Plantas, flores e abelhas: uma relação vital
Um dos maiores desafios para as abelhas após o fogo é a falta de alimento. O estudo identificou que as abelhas nativas visitam quase exclusivamente flora nativa, ao contrário das abelhas-do-mel, que visitam também flores exóticas. Isso reforça a importância de proteger espécies vegetais locais, especialmente aquelas que florescem no verão e outono, quando há escassez geral de flores.
Uma das espécies mais visitadas foi a Corymbia calophylla, árvore nativa que sobreviveu ao fogo e conseguiu florir graças à sua capacidade de rebentar após incêndios. Contudo, se os incêndios forem demasiado intensos, nem mesmo estas árvores resistem, privando as abelhas de um recurso alimentar essencial. Isso demonstra como a gestão do fogo deve considerar não só a regeneração das plantas, mas também a sobrevivência dos polinizadores que delas dependem.
Concorrência indesejada: as abelhas-do-mel
O estudo reforça ainda que as abelhas europeias podem competir com as nativas por recursos escassos, como néctar e pólen. Esta competição pode reduzir o sucesso reprodutivo das abelhas nativas. Por isso, os autores recomendam que se evite a apicultura em zonas recentemente ardidas, para não comprometer a recuperação dos polinizadores autóctones.
Reutilizáveis e de manutenção fácil
Outro ponto positivo: os hotéis para abelhas são reutilizáveis, com pouca manutenção necessária. Os investigadores sugerem apenas que os ninhos usados sejam limpos com um escovilhão húmido antes da estação seguinte, para evitar doenças ou parasitas. Isto torna os hotéis uma solução sustentável a longo prazo, que pode ser gerida por guardas florestais — incluindo guardas indígenas — e por cientistas cidadãos.
Muito por investigar — mas um futuro promissor
Apesar dos resultados promissores, os investigadores sublinham que o estudo teve limitações de tempo e orçamento.

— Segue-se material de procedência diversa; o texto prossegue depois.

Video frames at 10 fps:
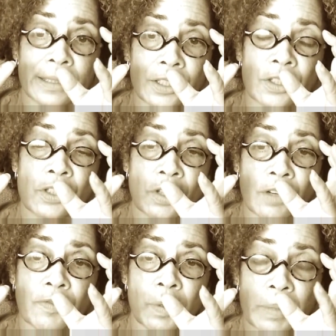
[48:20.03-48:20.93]
It's going
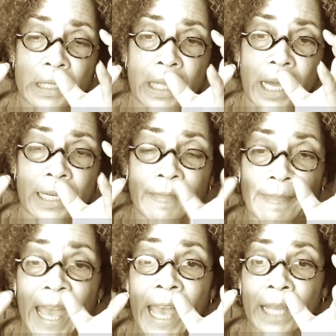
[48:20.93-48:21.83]
to form a clot. And
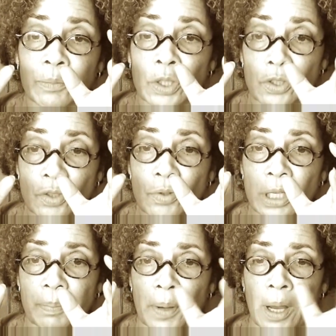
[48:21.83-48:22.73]
then when you do get
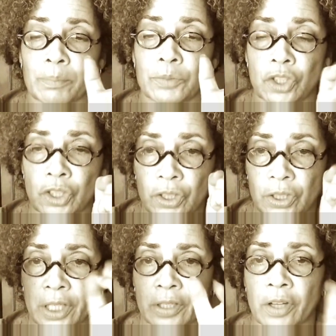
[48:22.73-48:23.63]
a pump,
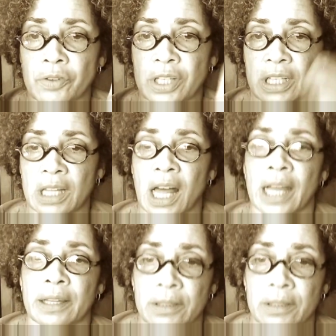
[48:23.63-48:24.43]
there goes the clot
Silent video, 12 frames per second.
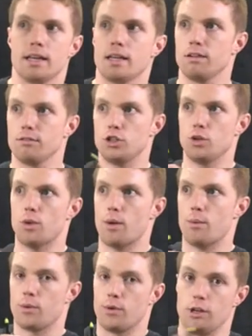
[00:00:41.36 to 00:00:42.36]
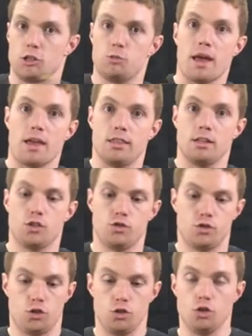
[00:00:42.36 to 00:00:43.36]
kind of show how we're going to expand this
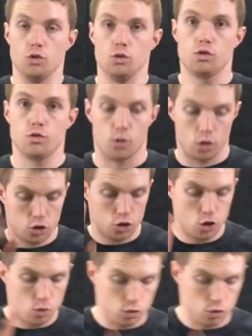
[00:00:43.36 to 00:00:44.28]
to use for two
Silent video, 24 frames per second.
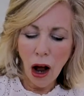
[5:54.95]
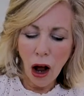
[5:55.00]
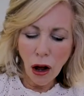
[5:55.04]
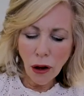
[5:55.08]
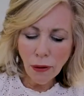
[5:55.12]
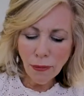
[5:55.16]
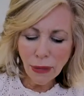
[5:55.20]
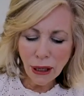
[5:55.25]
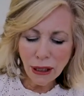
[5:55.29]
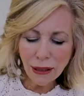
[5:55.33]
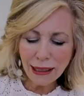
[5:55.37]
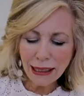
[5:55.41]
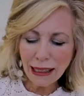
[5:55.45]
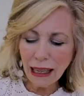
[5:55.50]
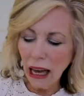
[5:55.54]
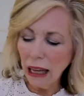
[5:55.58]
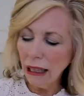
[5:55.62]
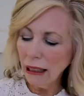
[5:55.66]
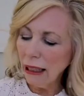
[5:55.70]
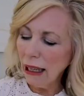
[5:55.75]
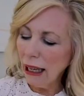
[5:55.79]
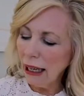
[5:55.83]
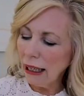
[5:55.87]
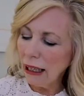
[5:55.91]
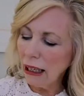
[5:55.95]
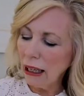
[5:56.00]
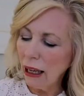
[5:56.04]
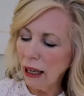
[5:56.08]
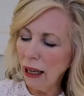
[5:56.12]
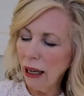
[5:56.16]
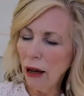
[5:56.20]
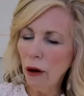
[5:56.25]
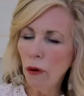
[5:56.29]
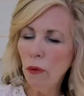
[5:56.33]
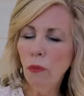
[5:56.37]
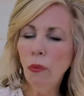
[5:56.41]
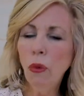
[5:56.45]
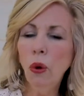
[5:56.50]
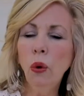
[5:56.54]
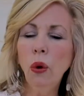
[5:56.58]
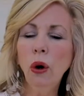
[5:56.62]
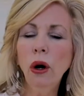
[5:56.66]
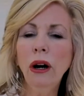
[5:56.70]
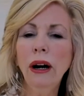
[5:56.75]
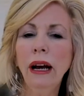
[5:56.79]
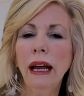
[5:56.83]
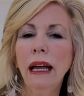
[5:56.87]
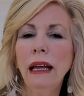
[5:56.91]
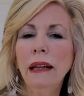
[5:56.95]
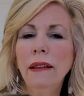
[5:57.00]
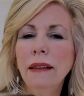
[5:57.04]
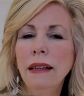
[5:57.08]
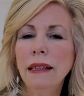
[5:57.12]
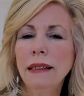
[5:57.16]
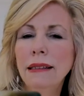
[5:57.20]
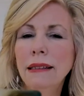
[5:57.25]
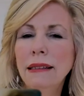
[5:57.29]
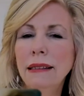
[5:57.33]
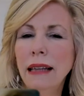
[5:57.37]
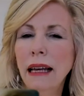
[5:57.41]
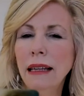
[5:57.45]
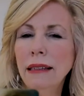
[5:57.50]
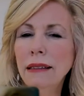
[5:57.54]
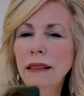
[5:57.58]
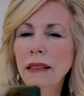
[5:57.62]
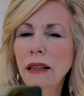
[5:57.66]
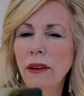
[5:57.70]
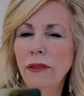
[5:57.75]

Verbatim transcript: almost like more in this sense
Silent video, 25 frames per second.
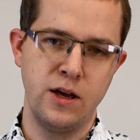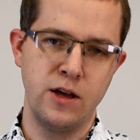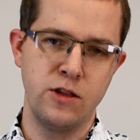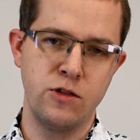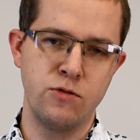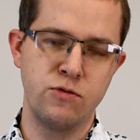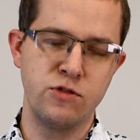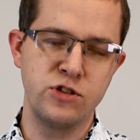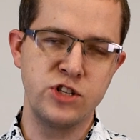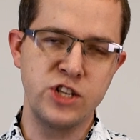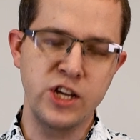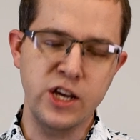
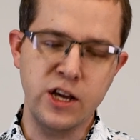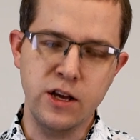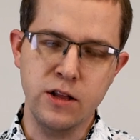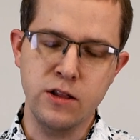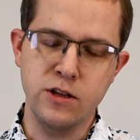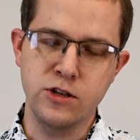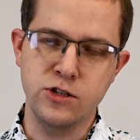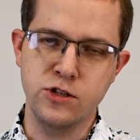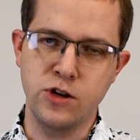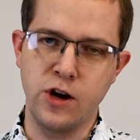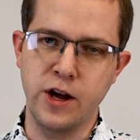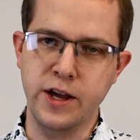The
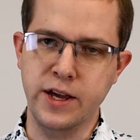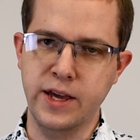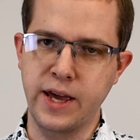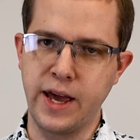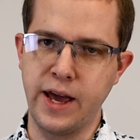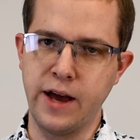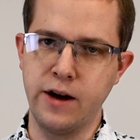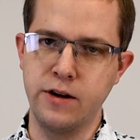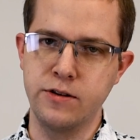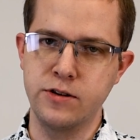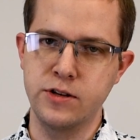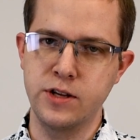reticulocyte
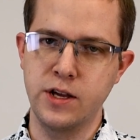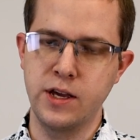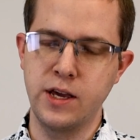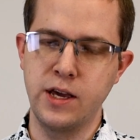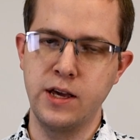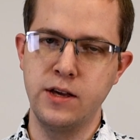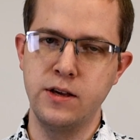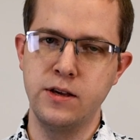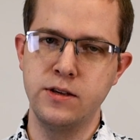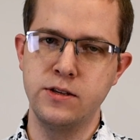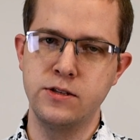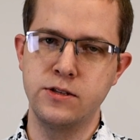count
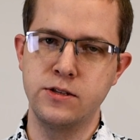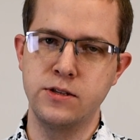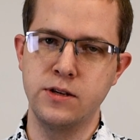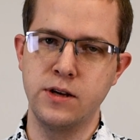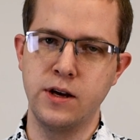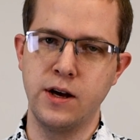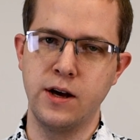is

Não foi possível confirmar a emergência efetiva das abelhas da geração seguinte, nem comparar com dados anteriores ao fogo. Ainda assim, os autores lembram que estudos semelhantes com o mesmo tipo de hotel demonstraram sucesso na emergência de descendência.
Também recomendam que futuros estudos incluam áreas não ardidas como comparação, e investiguem a disponibilidade de flores em cada local, algo que este estudo não conseguiu fazer por falta de pessoal.

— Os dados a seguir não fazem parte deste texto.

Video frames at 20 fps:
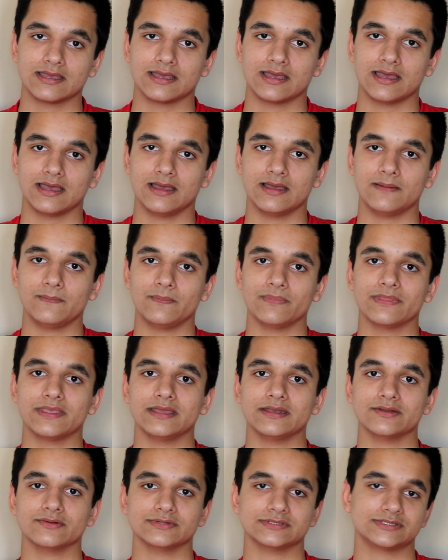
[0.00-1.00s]
Um,
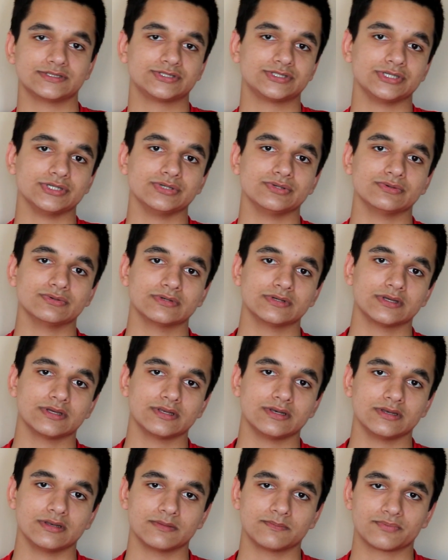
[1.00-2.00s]
and there was two
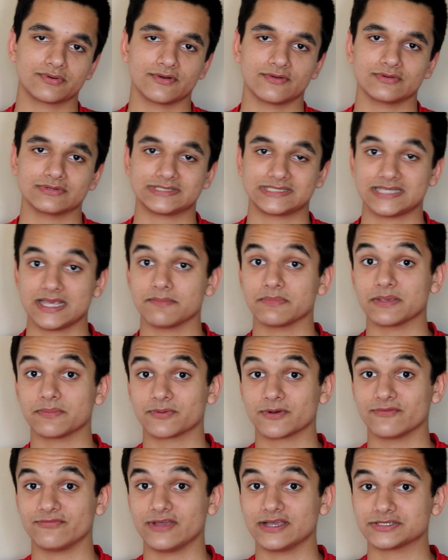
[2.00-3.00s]
pro
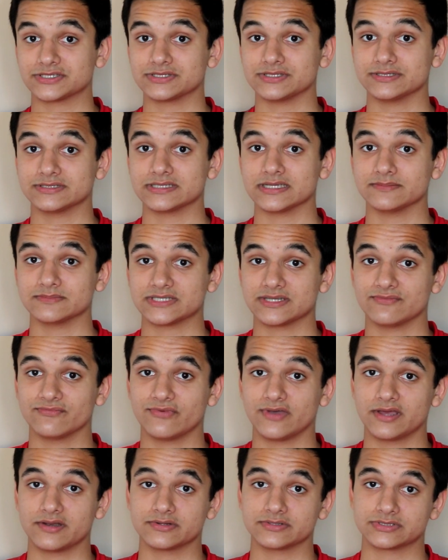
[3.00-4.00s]
semi-professional teams in
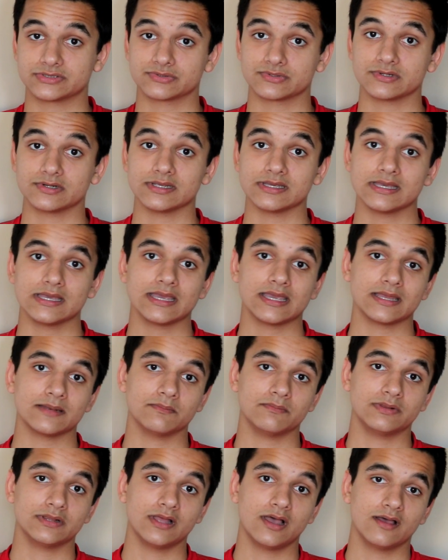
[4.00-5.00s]
Vaughan Azzurri
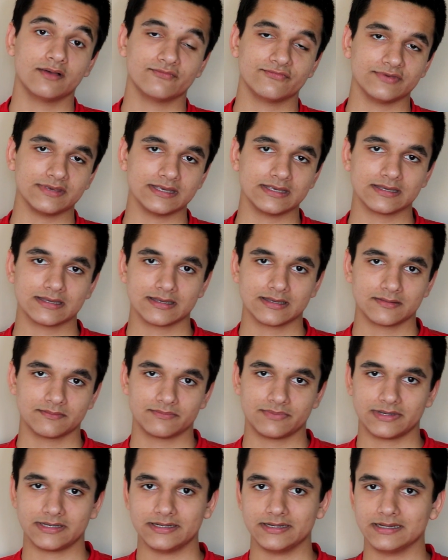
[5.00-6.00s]
and Blainville,
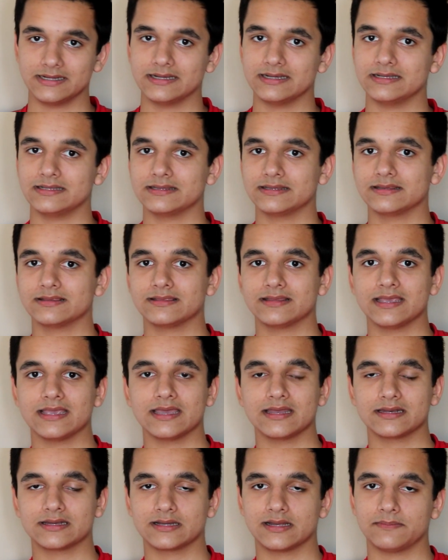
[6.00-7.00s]
but uh, they
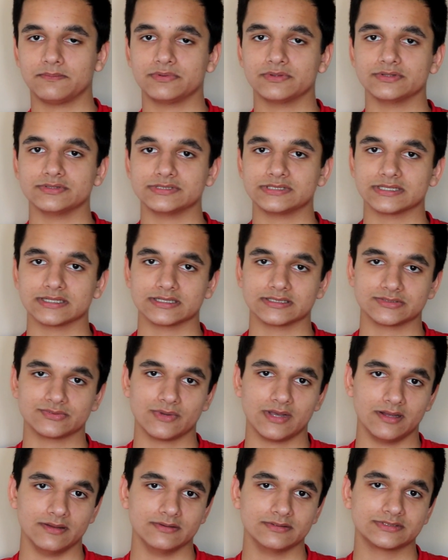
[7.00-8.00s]
ended up losing as
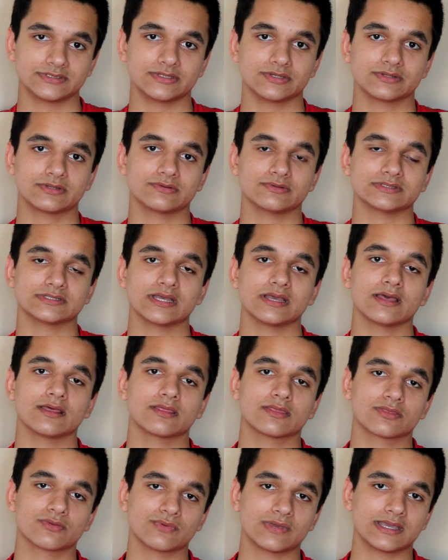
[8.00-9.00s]
well. So there was
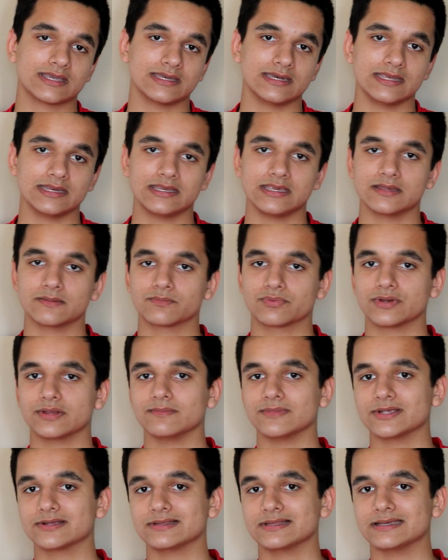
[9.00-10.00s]
three Canadian
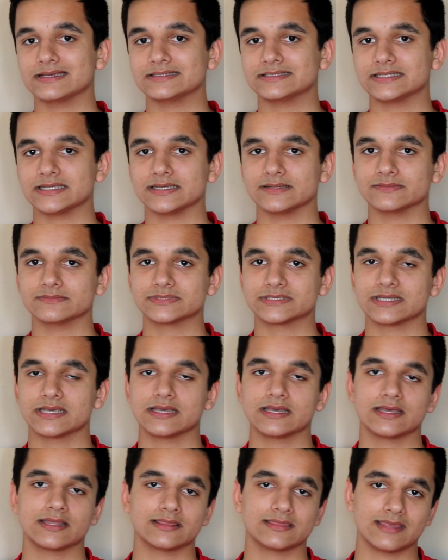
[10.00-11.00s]
Premier League teams
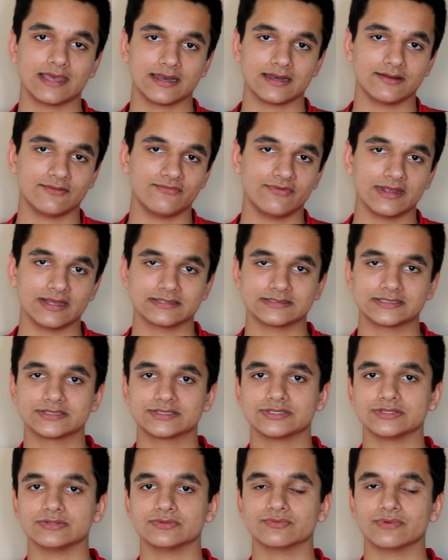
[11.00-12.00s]
that
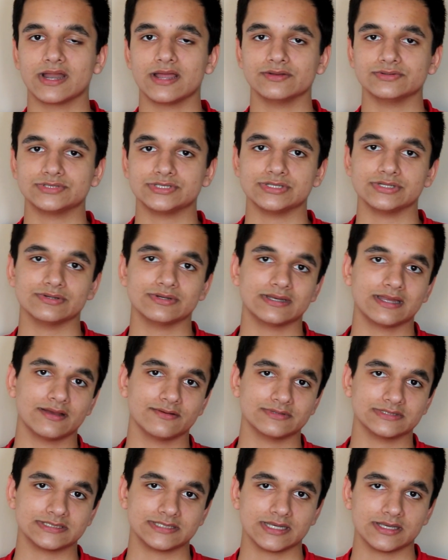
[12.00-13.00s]
advanced to round two and that
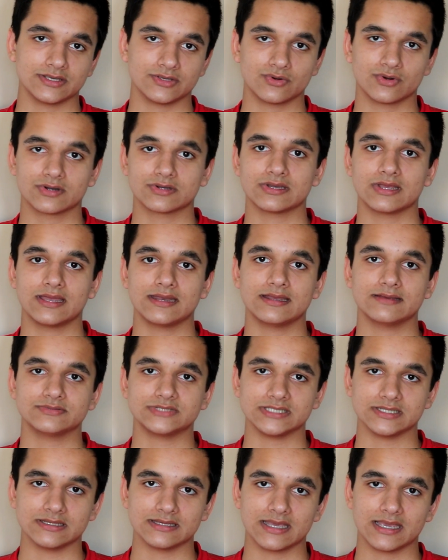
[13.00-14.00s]
was York 9
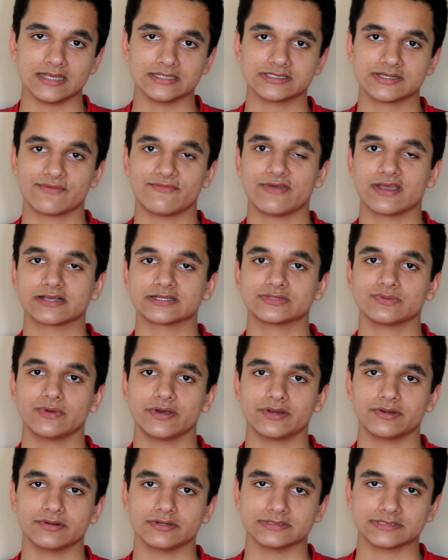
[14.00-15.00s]
FC, HFX
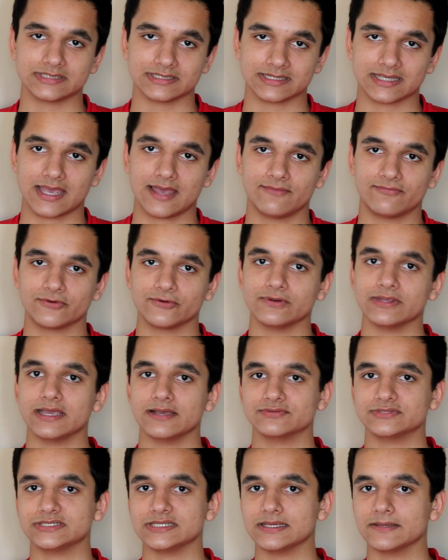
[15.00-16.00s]
Wanderers, and Cavalry
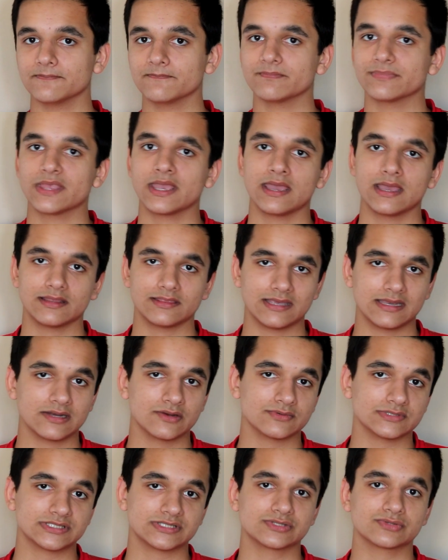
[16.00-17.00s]
FC. Then there
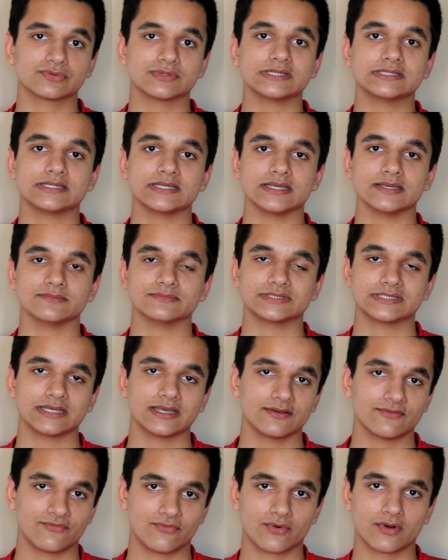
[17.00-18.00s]
was three teams
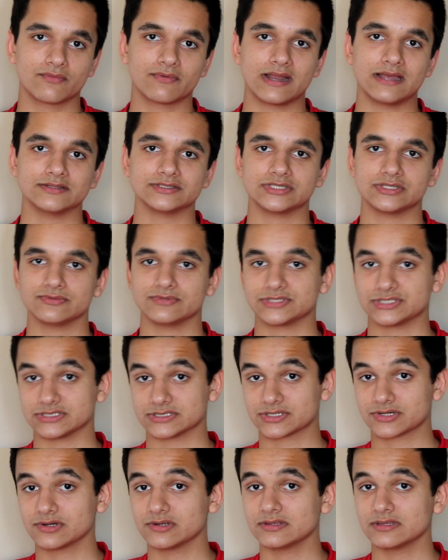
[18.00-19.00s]
for round two, which is
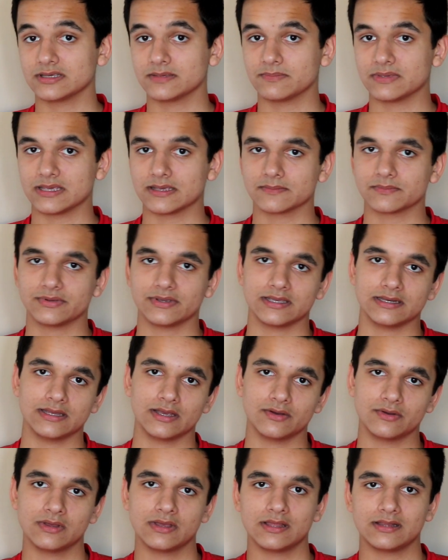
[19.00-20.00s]
currently being played
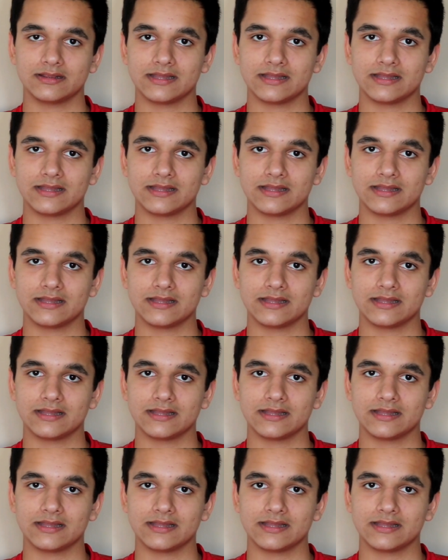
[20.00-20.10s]
out.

Um dado particularmente encorajador: os níveis de ocupação dos hotéis neste estudo (23% no bambu e 44% na madeira) foram superiores aos observados em estudos urbanos anteriores na mesma região. Isso sugere que, em zonas queimadas, a escassez de cavidades naturais torna os hotéis especialmente valiosos.
Restaurar as abelhas é restaurar a floresta
O trabalho desta equipa australiana preenche uma lacuna crítica na recuperação ecológica. Até agora, a maior parte do esforço concentrou-se na regeneração da flora — mas sem polinizadores, muitas plantas não conseguem reproduzir-se.
Instalar hotéis para abelhas é uma forma simples e eficaz de promover o restabelecimento simultâneo de abelhas e plantas nativas, criando um ciclo positivo de recuperação. E, ao serem fáceis de construir e manter, podem envolver comunidades locais, voluntários e autoridades ambientais num esforço partilhado para restaurar a biodiversidade após catástrofes ambientais.